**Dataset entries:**
= = = = =

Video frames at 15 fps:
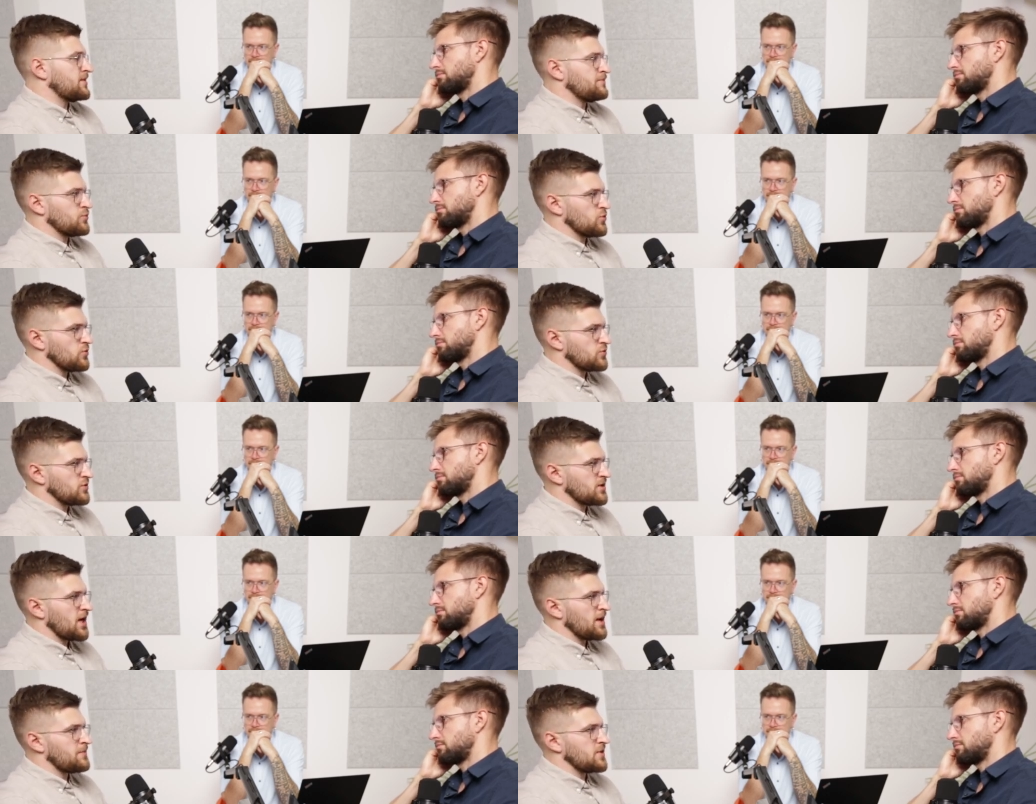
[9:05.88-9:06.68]
Speaker 1: the
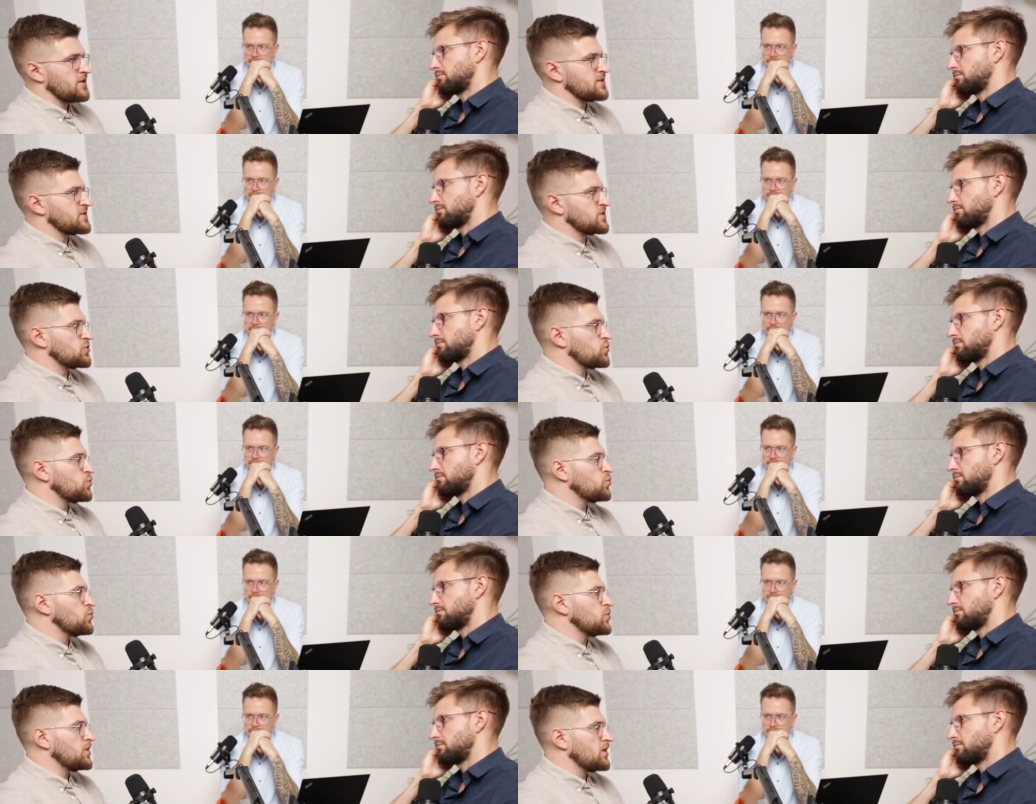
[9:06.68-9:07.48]
prototype is
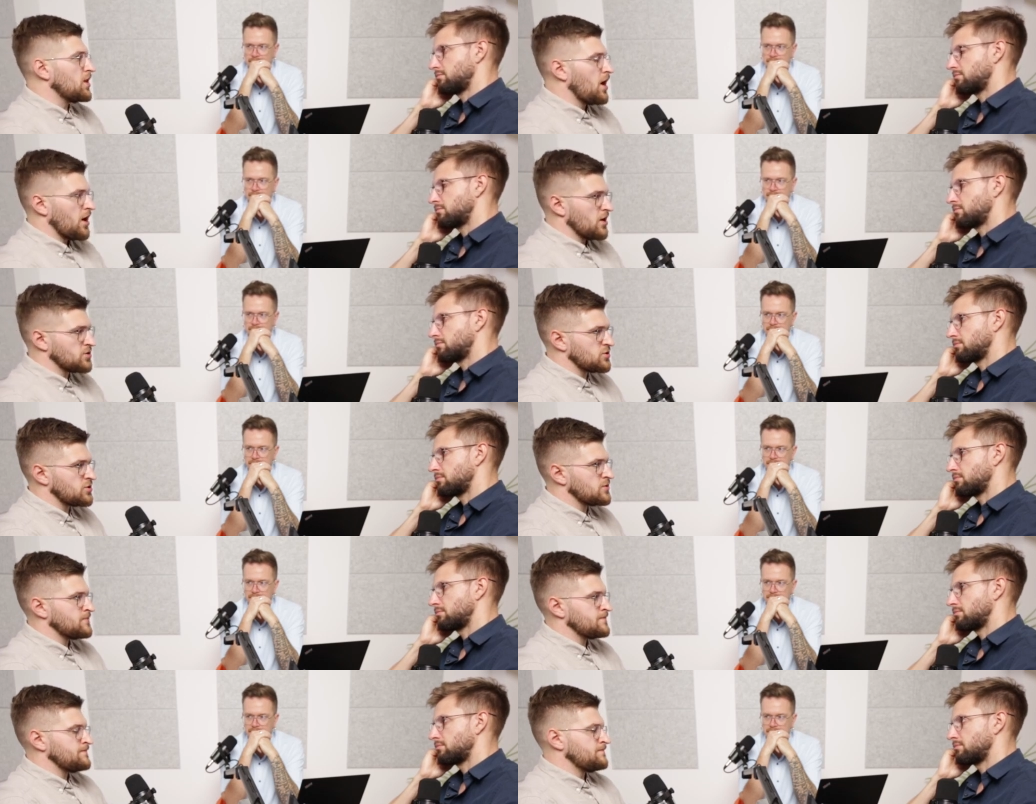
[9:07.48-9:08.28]
too large,
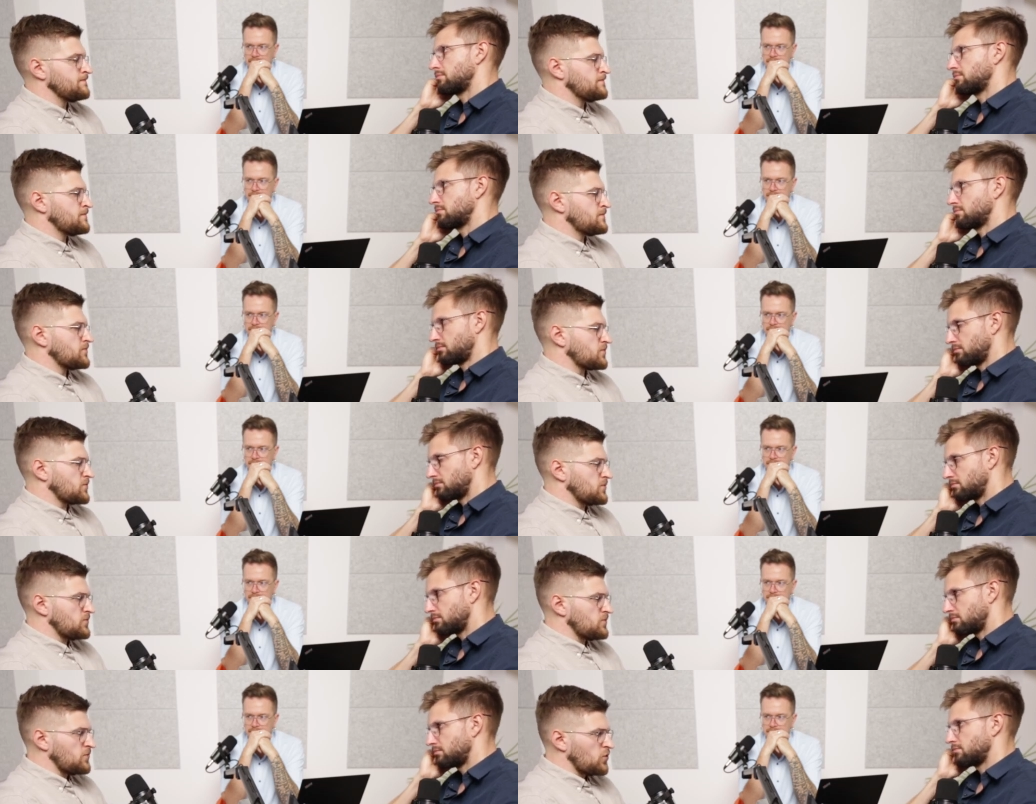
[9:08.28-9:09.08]

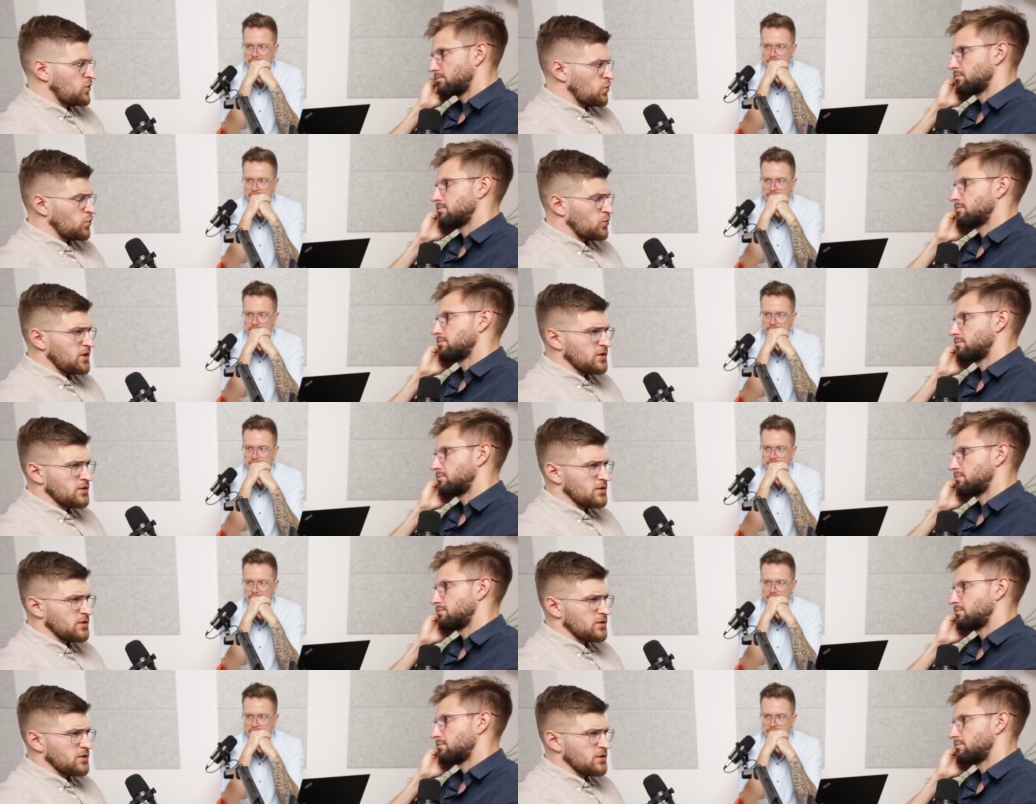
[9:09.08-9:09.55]
we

= = = = =

Would you transcribe all of the data exactly, apart from its pictures?

Video frames at 15 fps:
[9:05.88-9:06.68]
Speaker 1: the
[9:06.68-9:07.48]
prototype is
[9:07.48-9:08.28]
too large,
[9:08.28-9:09.08]

[9:09.08-9:09.55]
we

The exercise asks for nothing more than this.